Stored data
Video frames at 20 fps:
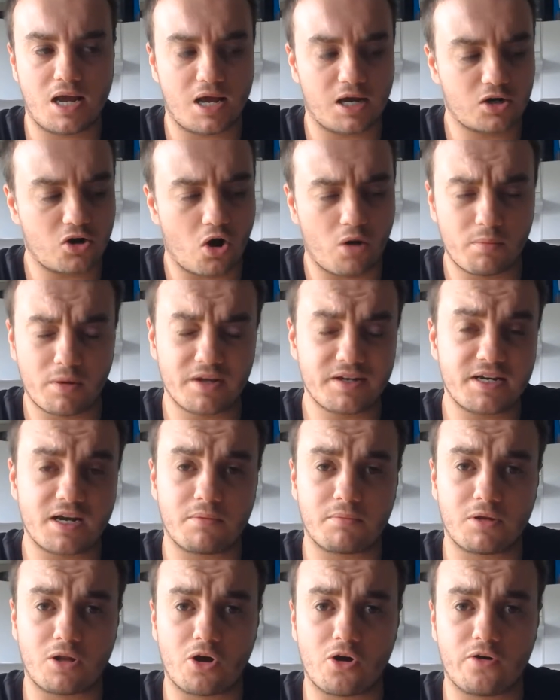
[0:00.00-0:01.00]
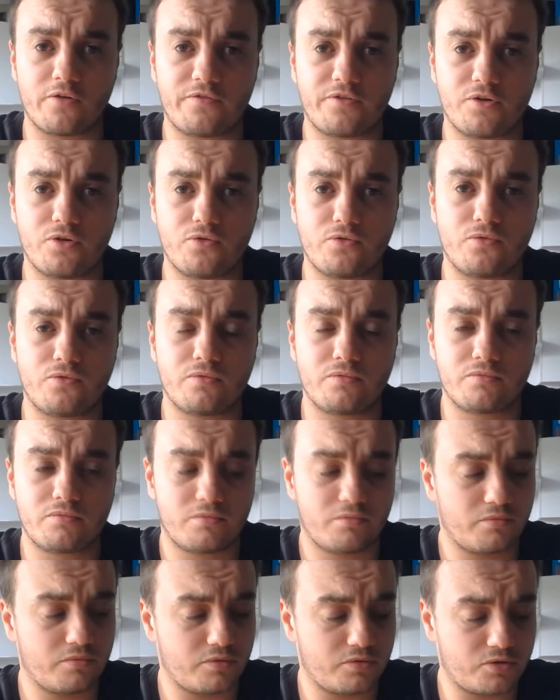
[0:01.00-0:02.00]
Comment down below if you
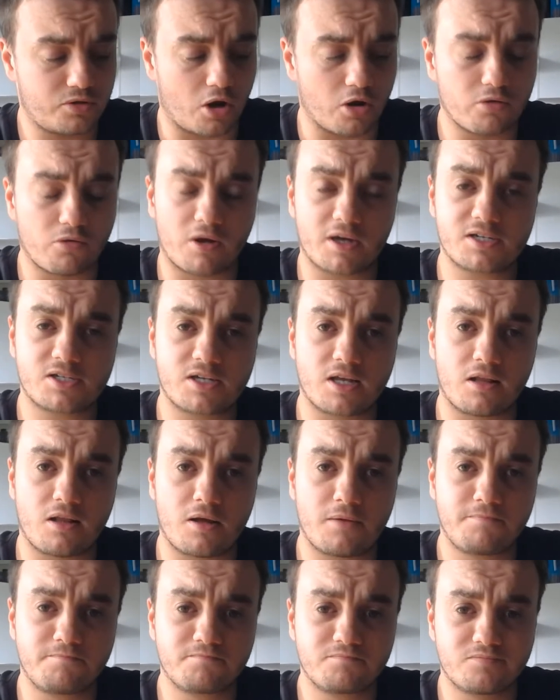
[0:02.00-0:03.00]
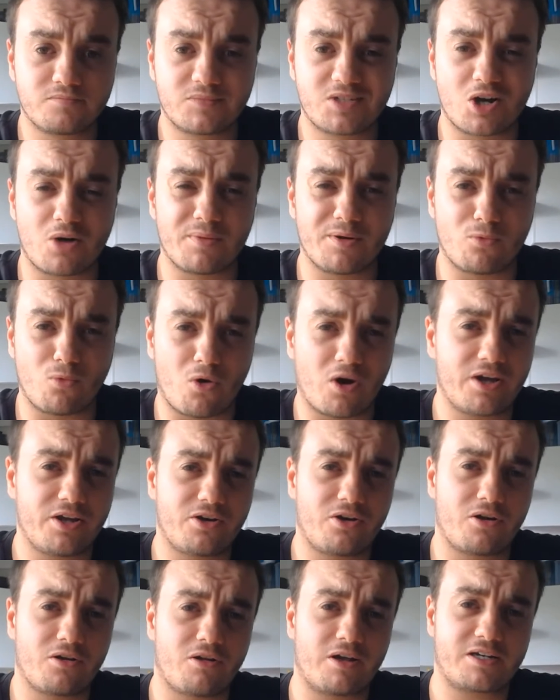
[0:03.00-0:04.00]
don't like Stella. Tell me why you
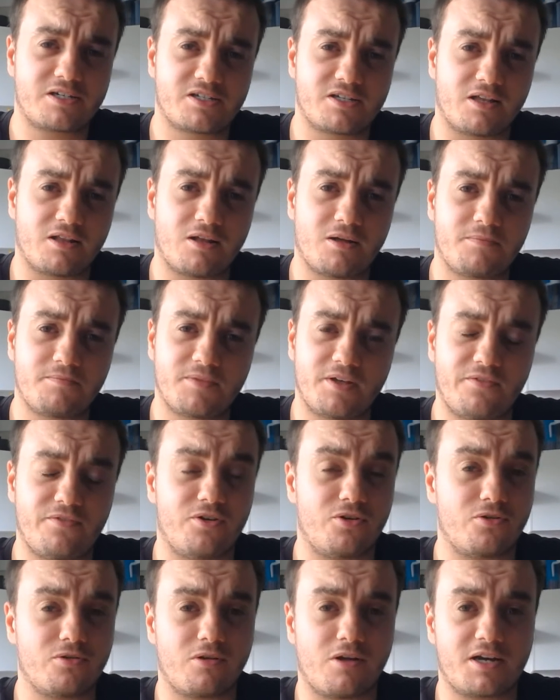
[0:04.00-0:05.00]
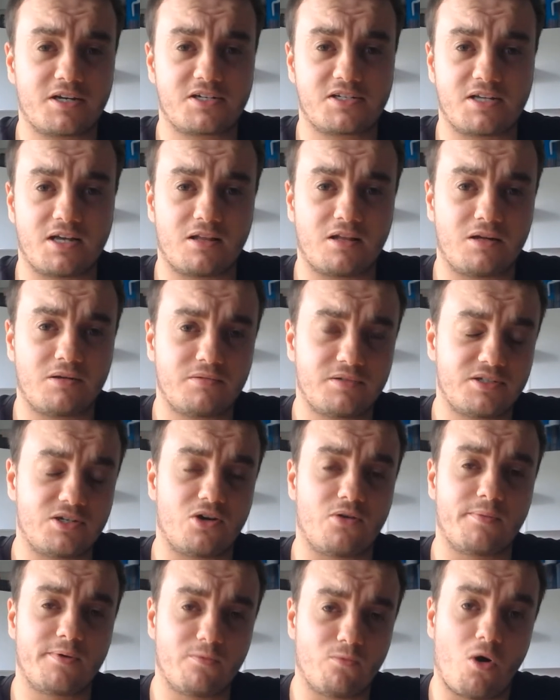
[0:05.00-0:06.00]
don't like Stella. If you do like Stella,
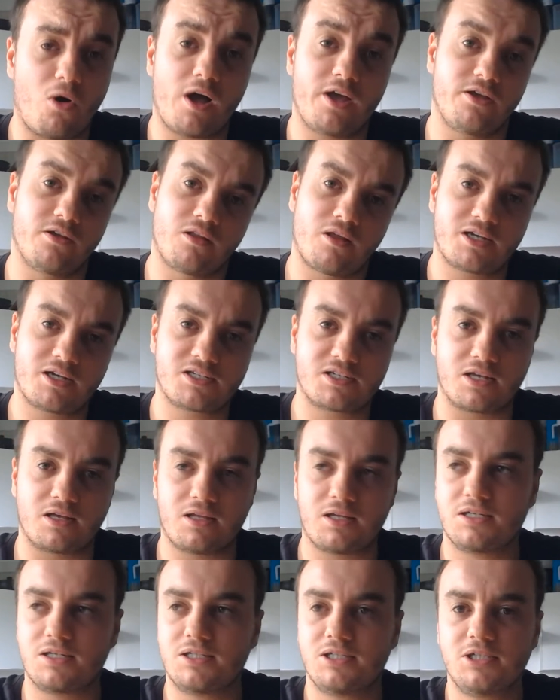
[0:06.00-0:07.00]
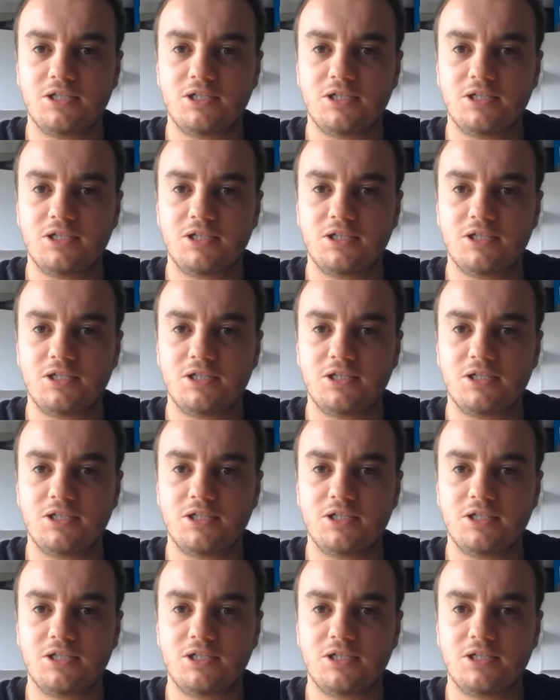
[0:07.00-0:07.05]
tell me why you like Stella.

= Problem details =
Repeat the full set of records exactly, and output no pictures.

= Answer =
Video frames at 20 fps:
[0:00.00-0:01.00]
[0:01.00-0:02.00]
Comment down below if you
[0:02.00-0:03.00]
[0:03.00-0:04.00]
don't like Stella. Tell me why you
[0:04.00-0:05.00]
[0:05.00-0:06.00]
don't like Stella. If you do like Stella,
[0:06.00-0:07.00]
[0:07.00-0:07.05]
tell me why you like Stella.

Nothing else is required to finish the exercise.